Indeed, abstract expressionism with a Balinese ethnic tone, which has been fostered by the artists belonging to Sanggar Dewata -- an association of migrant artists in Yogyakarta, set up in 1970s -- seems to have a counterpart now. Just like a more exciting boxing match, Balinese contemporary artists have begun to explore social and political matters as the their themes.

Two of the painters in the ongoing exhibition, Made Supena and Putu Sudiana, are still within the shadow of Balinese abstract expressionism. Lukman Usdiyanto, with his painting depicting Gus Dur and Megawati busily moving their brooms as if troubled after witnessing this country break apart in several places, uses the visual technique a la Javanese shadow play, which gives the impression that the "colors" of Heri Dono are present in it.

Yet it is clear that Lukman is striving to find a fresh visual expression.

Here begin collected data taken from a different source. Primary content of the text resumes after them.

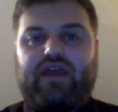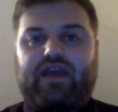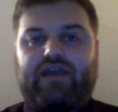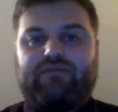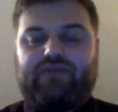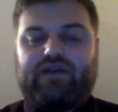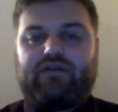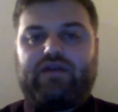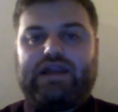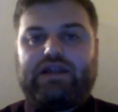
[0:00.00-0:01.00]
a
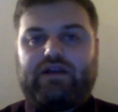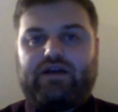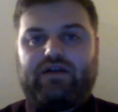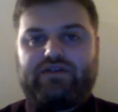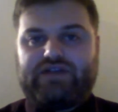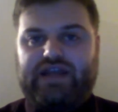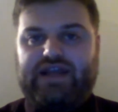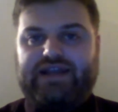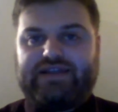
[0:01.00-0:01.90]
very large and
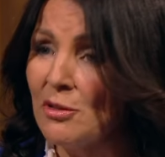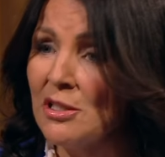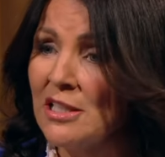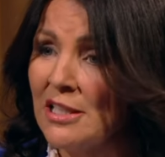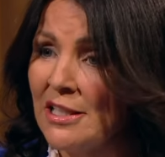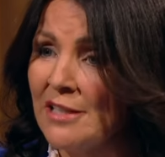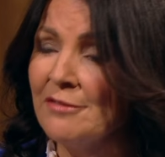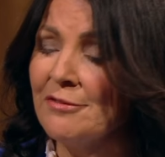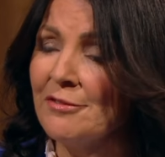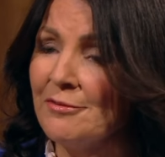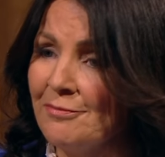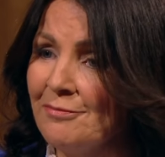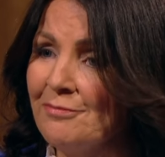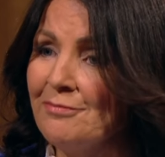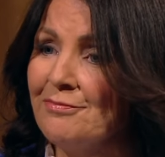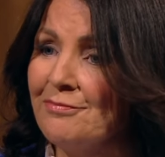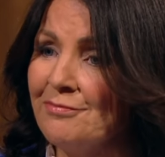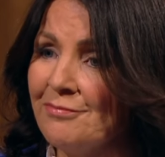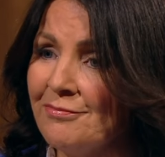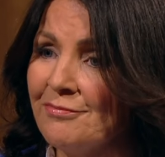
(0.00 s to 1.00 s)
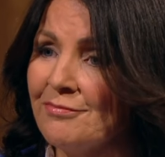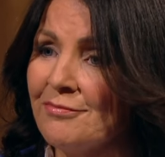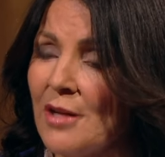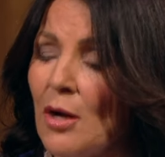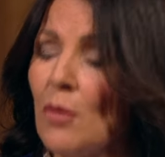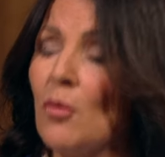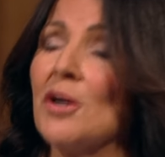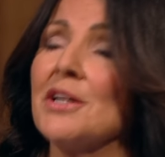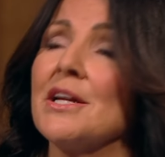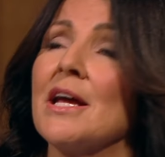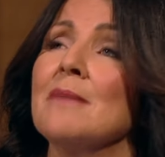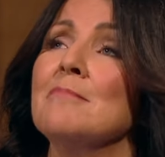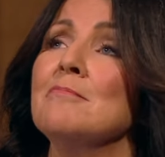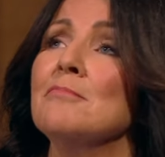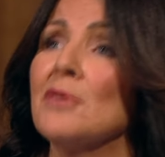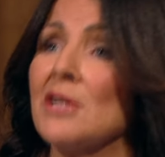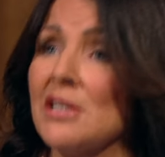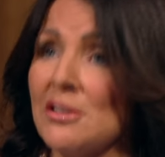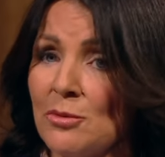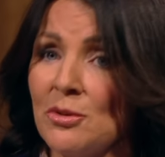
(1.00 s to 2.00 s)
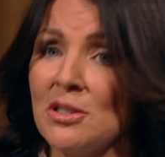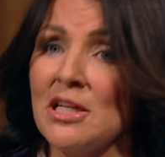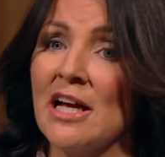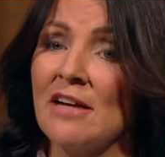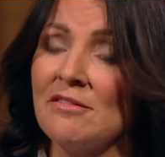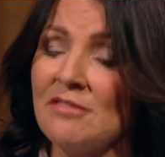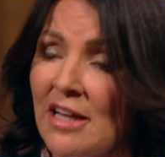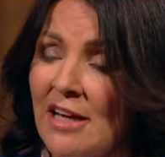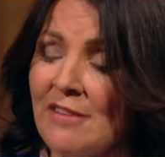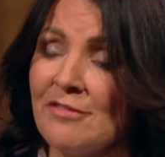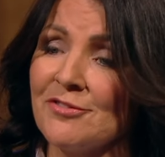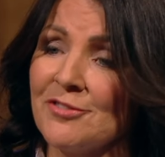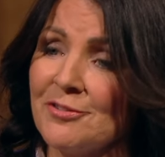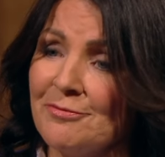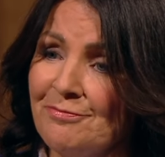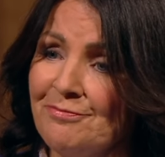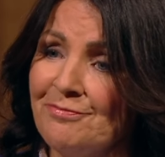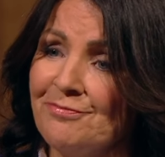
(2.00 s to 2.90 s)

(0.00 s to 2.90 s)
will you leave? Pardon? What imprint will you have left?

Then there is the young painter, Nyoman Sani, an alumnus of STSI. He explores the theme of a woman's life through the glamor of fashion, body exposure and sensuality, and also questions this cultural phenomenon. Wayan Suja attempts to dwell on the human phenomenon, mostly regarding Balinese women in the context of tourism, and compares this phenomenon with "a door mat bearing the inscription 'Welcome'" Obviously, this is his lashing out at the exploitation of women for the sake of tourism, in which women act as servants, usherettes, welcoming dancers at airports for the state's guests and so forth.

Although still shallow and superficial, these questions about cultural commercialization are the beginning of the emergence of various kinds of corrections and evaluations about "cultural tourism" in Bali. There is now, suddenly, a question about whether or not it is ethical to welcome a rural guest -- who just happens to be a ruler -- with sacred dances, an issue which has often sparked long-drawn-out polemics. Then, is it ethical to welcome guests with young dancers, who may suddenly receive a kiss or two on their cheeks from the guests -- which is a common practice in Western culture. In Indonesia, or Bali in particular, a kiss only come from someone special and, besides, giving or receiving kisses will entail ethical and religious problems as well as a host of other complicated issues.

The works exhibited in Arts Reflection II have made art buffs, particularly painting enthusiasts, realize that there are things other than traditional collectivism or post-traditional culture, namely the reality of individuals with problems in their lives, such as the subject Wayan Setem explores in his painting called "Baliku Mana (Where is My Bali) (acrylic on canvas, 100 cm x 100 cm, 2000).

There is a poignant inscription on the canvas, "Bali for Sale", then you can see vodka and offerings as well as a bald- headed gentleman wearing a headdress. Painted in dark colors, "Baliku Mana seems to pose a sad rhetorical question. The technique used, the composition and the visual forms built into this work may be taken as a stinging criticism of the commercialization of Bali which is now intensively taking place.

However, the demonstrative shout has made this painting look like a poster laden with heavy political propaganda. This is, perhaps, attributable to the fact that the artists are still young and full of energy and, therefore, have a penchant for a demonstrative and attractive appearance.

The message takes the main stage and the esthetics come second. Whatever the problem may be, the expressions of Balinese artists have shown greater pluralism.